*** Recorded data

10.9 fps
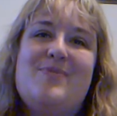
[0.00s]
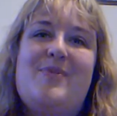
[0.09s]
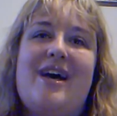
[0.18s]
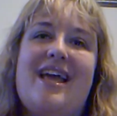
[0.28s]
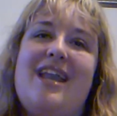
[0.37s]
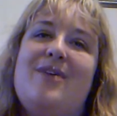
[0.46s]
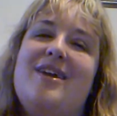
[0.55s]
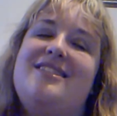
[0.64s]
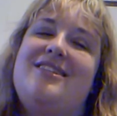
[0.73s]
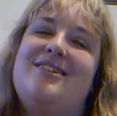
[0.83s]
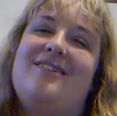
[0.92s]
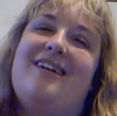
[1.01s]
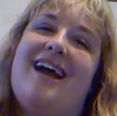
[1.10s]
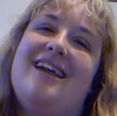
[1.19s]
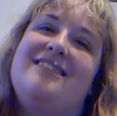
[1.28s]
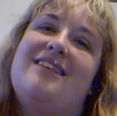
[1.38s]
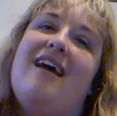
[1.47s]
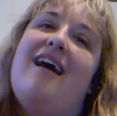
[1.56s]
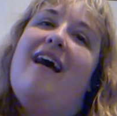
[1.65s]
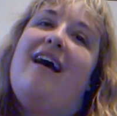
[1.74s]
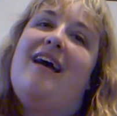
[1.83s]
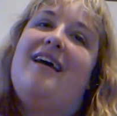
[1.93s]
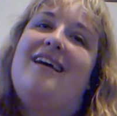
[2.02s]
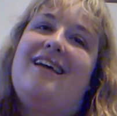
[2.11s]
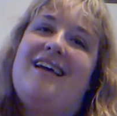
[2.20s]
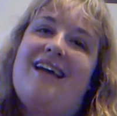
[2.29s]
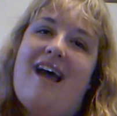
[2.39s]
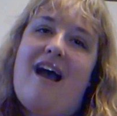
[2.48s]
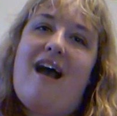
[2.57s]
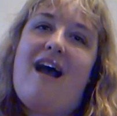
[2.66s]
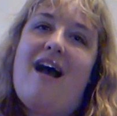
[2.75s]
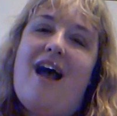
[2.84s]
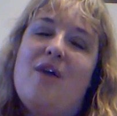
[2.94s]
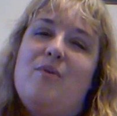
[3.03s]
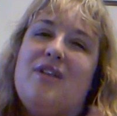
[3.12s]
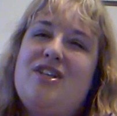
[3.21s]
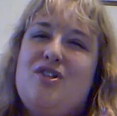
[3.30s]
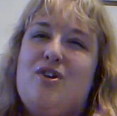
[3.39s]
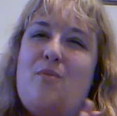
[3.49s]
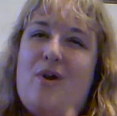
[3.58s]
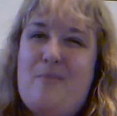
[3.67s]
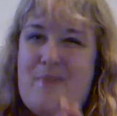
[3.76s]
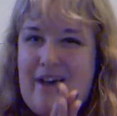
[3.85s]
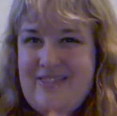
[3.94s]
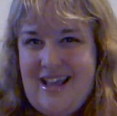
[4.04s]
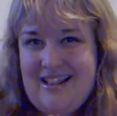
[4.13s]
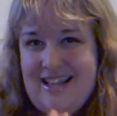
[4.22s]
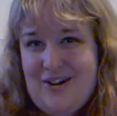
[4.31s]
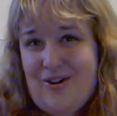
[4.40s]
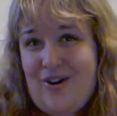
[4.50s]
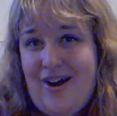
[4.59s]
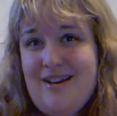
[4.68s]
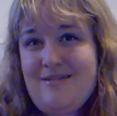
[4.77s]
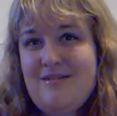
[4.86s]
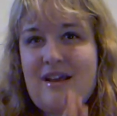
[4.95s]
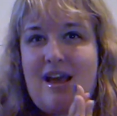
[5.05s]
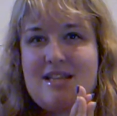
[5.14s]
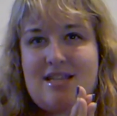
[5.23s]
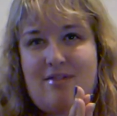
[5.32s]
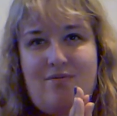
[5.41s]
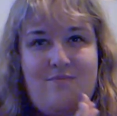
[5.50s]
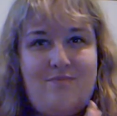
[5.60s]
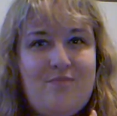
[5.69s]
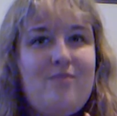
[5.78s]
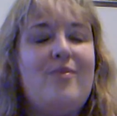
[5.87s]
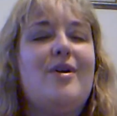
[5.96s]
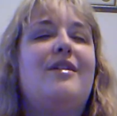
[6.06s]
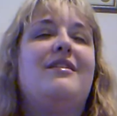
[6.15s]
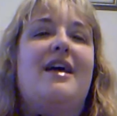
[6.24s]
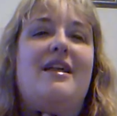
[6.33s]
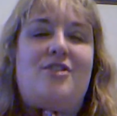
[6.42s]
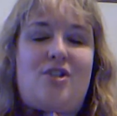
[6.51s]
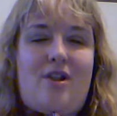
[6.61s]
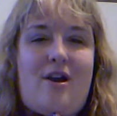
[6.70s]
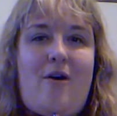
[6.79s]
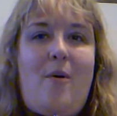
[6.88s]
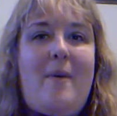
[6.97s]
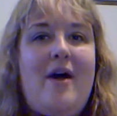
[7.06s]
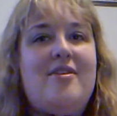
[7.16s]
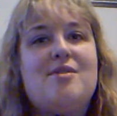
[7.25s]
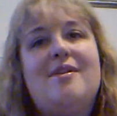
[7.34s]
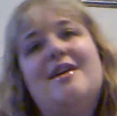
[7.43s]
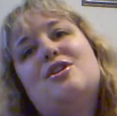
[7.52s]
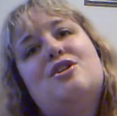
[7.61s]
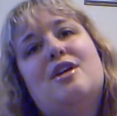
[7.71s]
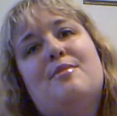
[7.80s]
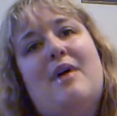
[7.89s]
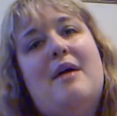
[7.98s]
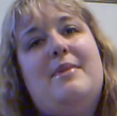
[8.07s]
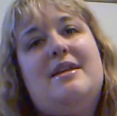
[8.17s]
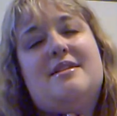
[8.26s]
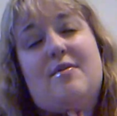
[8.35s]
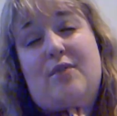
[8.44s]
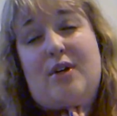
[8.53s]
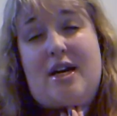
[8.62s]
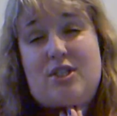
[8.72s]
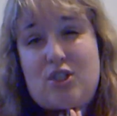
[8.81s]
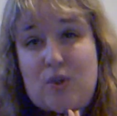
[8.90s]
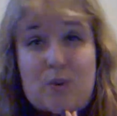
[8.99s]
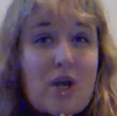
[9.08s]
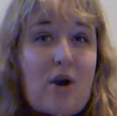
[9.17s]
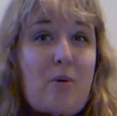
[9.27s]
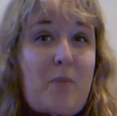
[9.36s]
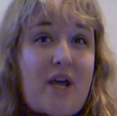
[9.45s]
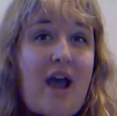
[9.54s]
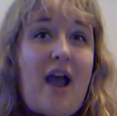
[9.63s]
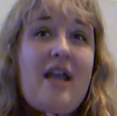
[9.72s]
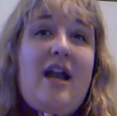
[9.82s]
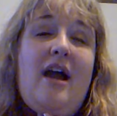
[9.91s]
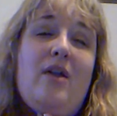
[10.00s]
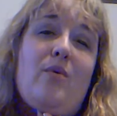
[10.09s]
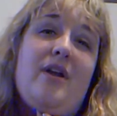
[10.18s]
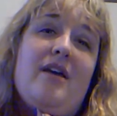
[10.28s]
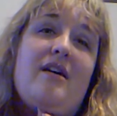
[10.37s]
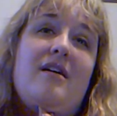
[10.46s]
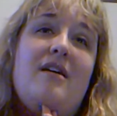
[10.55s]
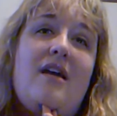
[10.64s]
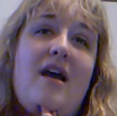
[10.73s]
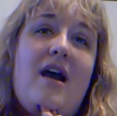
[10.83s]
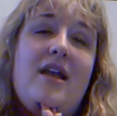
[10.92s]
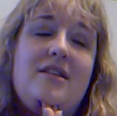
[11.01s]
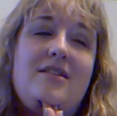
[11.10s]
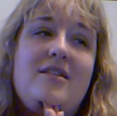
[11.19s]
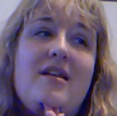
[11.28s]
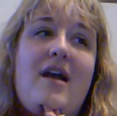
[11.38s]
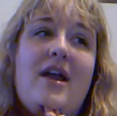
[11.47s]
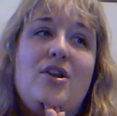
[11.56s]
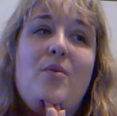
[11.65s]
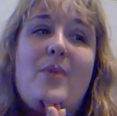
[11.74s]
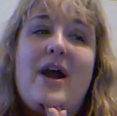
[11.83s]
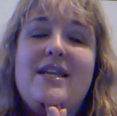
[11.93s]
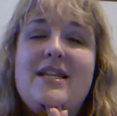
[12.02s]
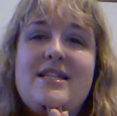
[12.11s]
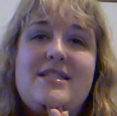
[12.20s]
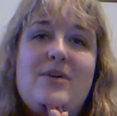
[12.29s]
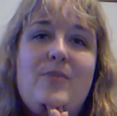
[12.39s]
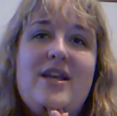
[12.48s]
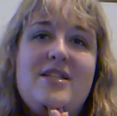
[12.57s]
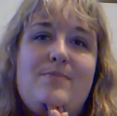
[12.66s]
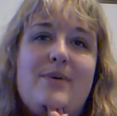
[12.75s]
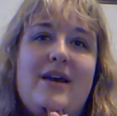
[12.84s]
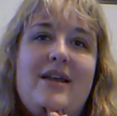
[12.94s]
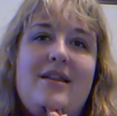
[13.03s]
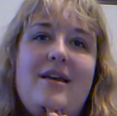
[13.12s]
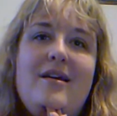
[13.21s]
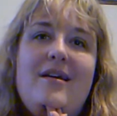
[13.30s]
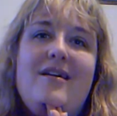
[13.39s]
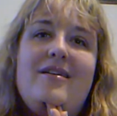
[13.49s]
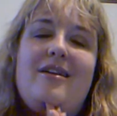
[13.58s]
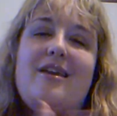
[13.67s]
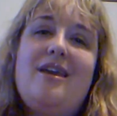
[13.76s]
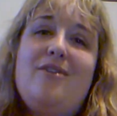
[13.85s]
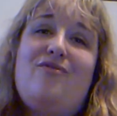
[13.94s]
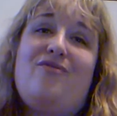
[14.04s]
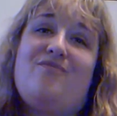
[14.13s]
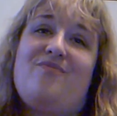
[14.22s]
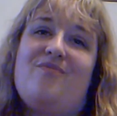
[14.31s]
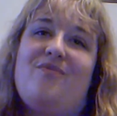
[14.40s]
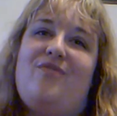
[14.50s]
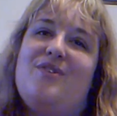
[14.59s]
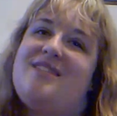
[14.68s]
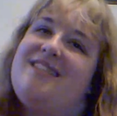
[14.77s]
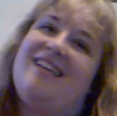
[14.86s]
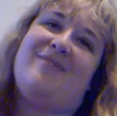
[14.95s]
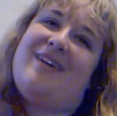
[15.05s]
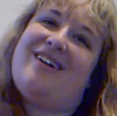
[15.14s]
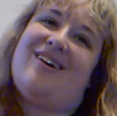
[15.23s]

But anyways, guys, I will let you know more about that later on as I will let you know about this relationship. I mean, some of you guys do know, but I kind of want to I I don't mind it in some ways, but if if you see in my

******

Requirement:
Pictures excluded, quote all the data above exactly.

Response to the task:
10.9 fps
[0.00s]
[0.09s]
[0.18s]
[0.28s]
[0.37s]
[0.46s]
[0.55s]
[0.64s]
[0.73s]
[0.83s]
[0.92s]
[1.01s]
[1.10s]
[1.19s]
[1.28s]
[1.38s]
[1.47s]
[1.56s]
[1.65s]
[1.74s]
[1.83s]
[1.93s]
[2.02s]
[2.11s]
[2.20s]
[2.29s]
[2.39s]
[2.48s]
[2.57s]
[2.66s]
[2.75s]
[2.84s]
[2.94s]
[3.03s]
[3.12s]
[3.21s]
[3.30s]
[3.39s]
[3.49s]
[3.58s]
[3.67s]
[3.76s]
[3.85s]
[3.94s]
[4.04s]
[4.13s]
[4.22s]
[4.31s]
[4.40s]
[4.50s]
[4.59s]
[4.68s]
[4.77s]
[4.86s]
[4.95s]
[5.05s]
[5.14s]
[5.23s]
[5.32s]
[5.41s]
[5.50s]
[5.60s]
[5.69s]
[5.78s]
[5.87s]
[5.96s]
[6.06s]
[6.15s]
[6.24s]
[6.33s]
[6.42s]
[6.51s]
[6.61s]
[6.70s]
[6.79s]
[6.88s]
[6.97s]
[7.06s]
[7.16s]
[7.25s]
[7.34s]
[7.43s]
[7.52s]
[7.61s]
[7.71s]
[7.80s]
[7.89s]
[7.98s]
[8.07s]
[8.17s]
[8.26s]
[8.35s]
[8.44s]
[8.53s]
[8.62s]
[8.72s]
[8.81s]
[8.90s]
[8.99s]
[9.08s]
[9.17s]
[9.27s]
[9.36s]
[9.45s]
[9.54s]
[9.63s]
[9.72s]
[9.82s]
[9.91s]
[10.00s]
[10.09s]
[10.18s]
[10.28s]
[10.37s]
[10.46s]
[10.55s]
[10.64s]
[10.73s]
[10.83s]
[10.92s]
[11.01s]
[11.10s]
[11.19s]
[11.28s]
[11.38s]
[11.47s]
[11.56s]
[11.65s]
[11.74s]
[11.83s]
[11.93s]
[12.02s]
[12.11s]
[12.20s]
[12.29s]
[12.39s]
[12.48s]
[12.57s]
[12.66s]
[12.75s]
[12.84s]
[12.94s]
[13.03s]
[13.12s]
[13.21s]
[13.30s]
[13.39s]
[13.49s]
[13.58s]
[13.67s]
[13.76s]
[13.85s]
[13.94s]
[14.04s]
[14.13s]
[14.22s]
[14.31s]
[14.40s]
[14.50s]
[14.59s]
[14.68s]
[14.77s]
[14.86s]
[14.95s]
[15.05s]
[15.14s]
[15.23s]

But anyways, guys, I will let you know more about that later on as I will let you know about this relationship. I mean, some of you guys do know, but I kind of want to I I don't mind it in some ways, but if if you see in my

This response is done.